EUA impulsionam acesso a reassentamento e mobilidade no trabalho para migrantes

Iniciativa conta com o apoio de outros países, como Colômbia, Canadá e México

Presidente Joe Biden Presidente Joe Biden  - Foto: Anna Moneymaker / Getty Imagens North America / Getty Images via AFP

Os Estados Unidos impulsionam programas de reassentamento de refugiados e possibilidades de mobilidade no contexto do trabalho para migrantes nas Américas, iniciativas que esperam consolidar em um novo marco para a gestão coletiva da migração na região, antecipou nesta sexta-feira (11) uma funcionária da Casa Branca.

"Nosso objetivo é assinar uma Declaração regional sobre a migração, em junho, em Los Angeles, quando os Estados Unidos serão a sede da Cúpula das Américas", disse a jornalistas Katie Tobin, principal assessora de imigração do presidente Joe Biden.

"Vamos trabalhar com os governos e outras partes estratégicas interessadas nos próximos meses para desenvolver este marco", acrescentou, destacando que Colômbia, Canadá e México já prometeram apoio.

Na quinta-feira, Biden pediu um novo acordo migratório regional, ao receber o colega colombiano, Iván Duque, a quem elogiou por acolher cerca de 1,8 milhão de venezuelanos e conceder-lhes status de proteção temporária para facilitar sua integração social.

Segundo Biden, a nova abordagem deve "ampliar drasticamente" o acesso ao reassentamento e outras vias legais para a migração, assim como "perseguir agressivamente" os traficantes de seres humanos.

"Como disse o presidente Biden, os desafios migratórios hemisféricos não podem ser resolvidos por uma única nação ou em uma única fronteira. Temos que trabalhar juntos", disse Tobin. 

Ele explicou que uma forma de fortalecer a divisão de responsabilidades e reduzir a migração ilegal é oferecer "vias seguras e mais humanas" através do reassentamento de refugiados.

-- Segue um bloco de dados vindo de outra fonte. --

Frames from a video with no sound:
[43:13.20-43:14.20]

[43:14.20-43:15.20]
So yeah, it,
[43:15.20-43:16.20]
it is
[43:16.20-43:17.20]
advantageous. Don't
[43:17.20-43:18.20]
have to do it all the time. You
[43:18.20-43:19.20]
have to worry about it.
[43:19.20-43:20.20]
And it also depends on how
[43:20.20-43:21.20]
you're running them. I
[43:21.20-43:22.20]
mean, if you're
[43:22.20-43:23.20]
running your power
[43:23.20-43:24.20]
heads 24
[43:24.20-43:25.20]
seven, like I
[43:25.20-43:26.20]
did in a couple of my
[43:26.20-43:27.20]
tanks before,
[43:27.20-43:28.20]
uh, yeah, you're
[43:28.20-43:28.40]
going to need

"Buscaremos ver como os Estados Unidos e outros governos podem proporcionar um conduto para os refugiados venezuelanos através de programas formais de reassentamento", destacou a funcionária americana.

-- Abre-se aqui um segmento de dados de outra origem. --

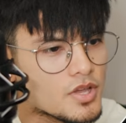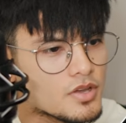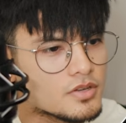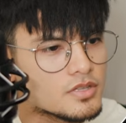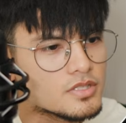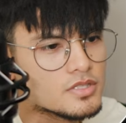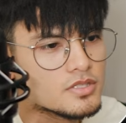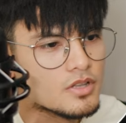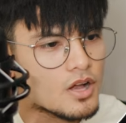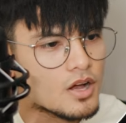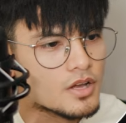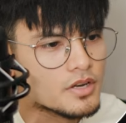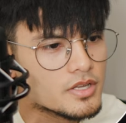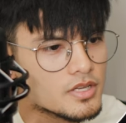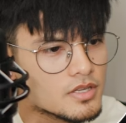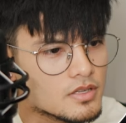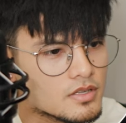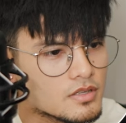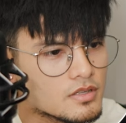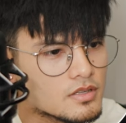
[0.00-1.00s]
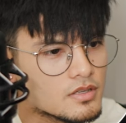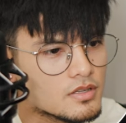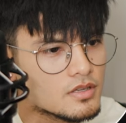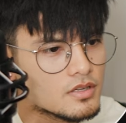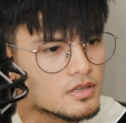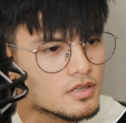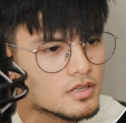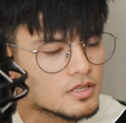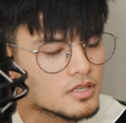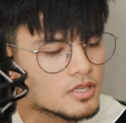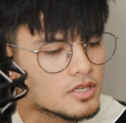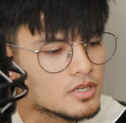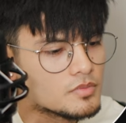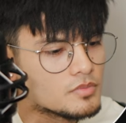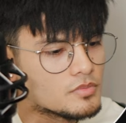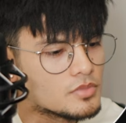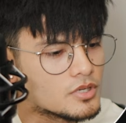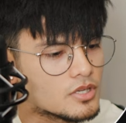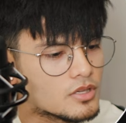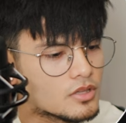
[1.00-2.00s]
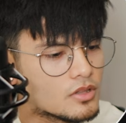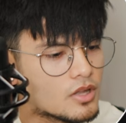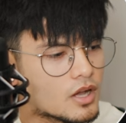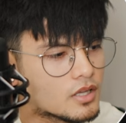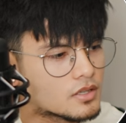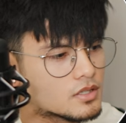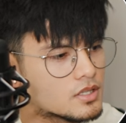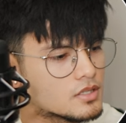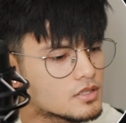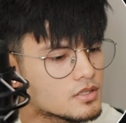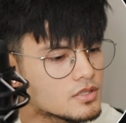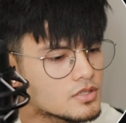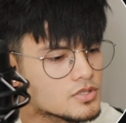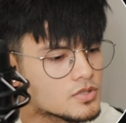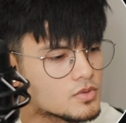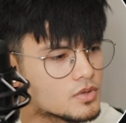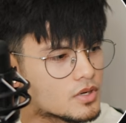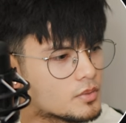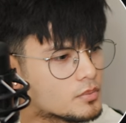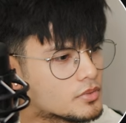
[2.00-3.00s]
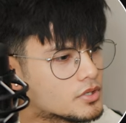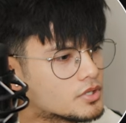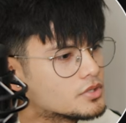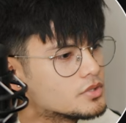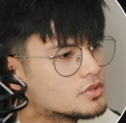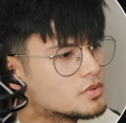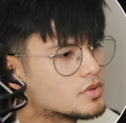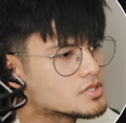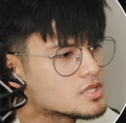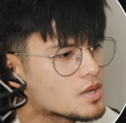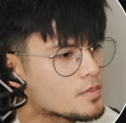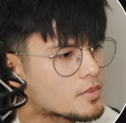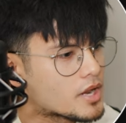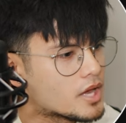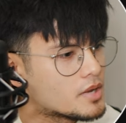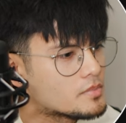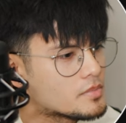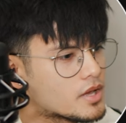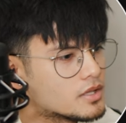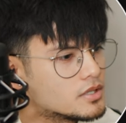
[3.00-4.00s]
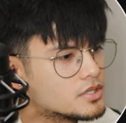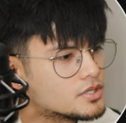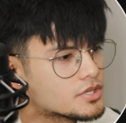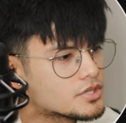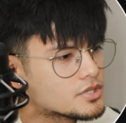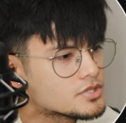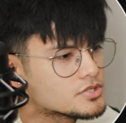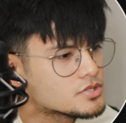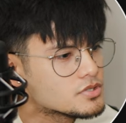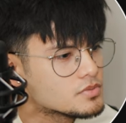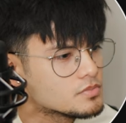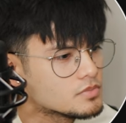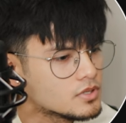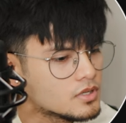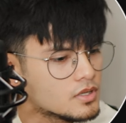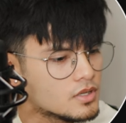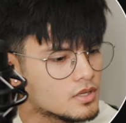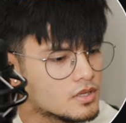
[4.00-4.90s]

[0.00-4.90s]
on his nodding and him being locked in. So what I'm going to do is I'm going to add my linear zoom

A Venezuela, governada pelo socialista Nicolás Maduro desde 2013, vive uma crise política, social e econômica que forçou nos últimos anos a saída do país de mais de seis milhões de pessoas, a maioria para países vizinhos. A Colômbia recebeu a maior parte, seguida de Peru (1,2 milhão), Equador (508.000) e Chile (448.000), segundo a ONU.

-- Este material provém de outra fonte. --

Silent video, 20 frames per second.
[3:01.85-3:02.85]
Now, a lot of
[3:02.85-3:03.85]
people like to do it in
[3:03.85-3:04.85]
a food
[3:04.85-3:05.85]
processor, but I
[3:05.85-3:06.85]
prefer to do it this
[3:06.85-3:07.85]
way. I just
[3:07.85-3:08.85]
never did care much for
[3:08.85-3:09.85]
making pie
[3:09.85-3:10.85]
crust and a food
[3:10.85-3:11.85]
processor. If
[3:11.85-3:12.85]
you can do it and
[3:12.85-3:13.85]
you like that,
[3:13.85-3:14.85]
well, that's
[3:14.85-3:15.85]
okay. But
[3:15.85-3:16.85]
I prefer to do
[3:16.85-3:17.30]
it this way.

A mobilidade no trabalho por vias legais é outro aspecto a considerar, informou Tobin, destacando que a escassez de mão de obra em países como Estados Unidos, Canadá e México, pode ser uma oportunidade para quem deixa seu país em busca de trabalho.

"Buscaremos envolver outros governos da região para ver como podemos trabalhar juntos na criação de canais formais para oportunidades para trabalhadores temporários", afirmou.

Tobin ressaltou que a região das Américas enfrenta uma crise migratória histórica, com uma estimativa de 7 milhões de pessoas deslocadas entre a Venezuela e outros locais.

Os Estados Unidos registraram que 1,7 milhão de pessoas entraram ilegalmente a partir do México entre outubro de 2020 e setembro passado, um recorde histórico. A maioria vinha de El Salvador, Honduras e Guatemala.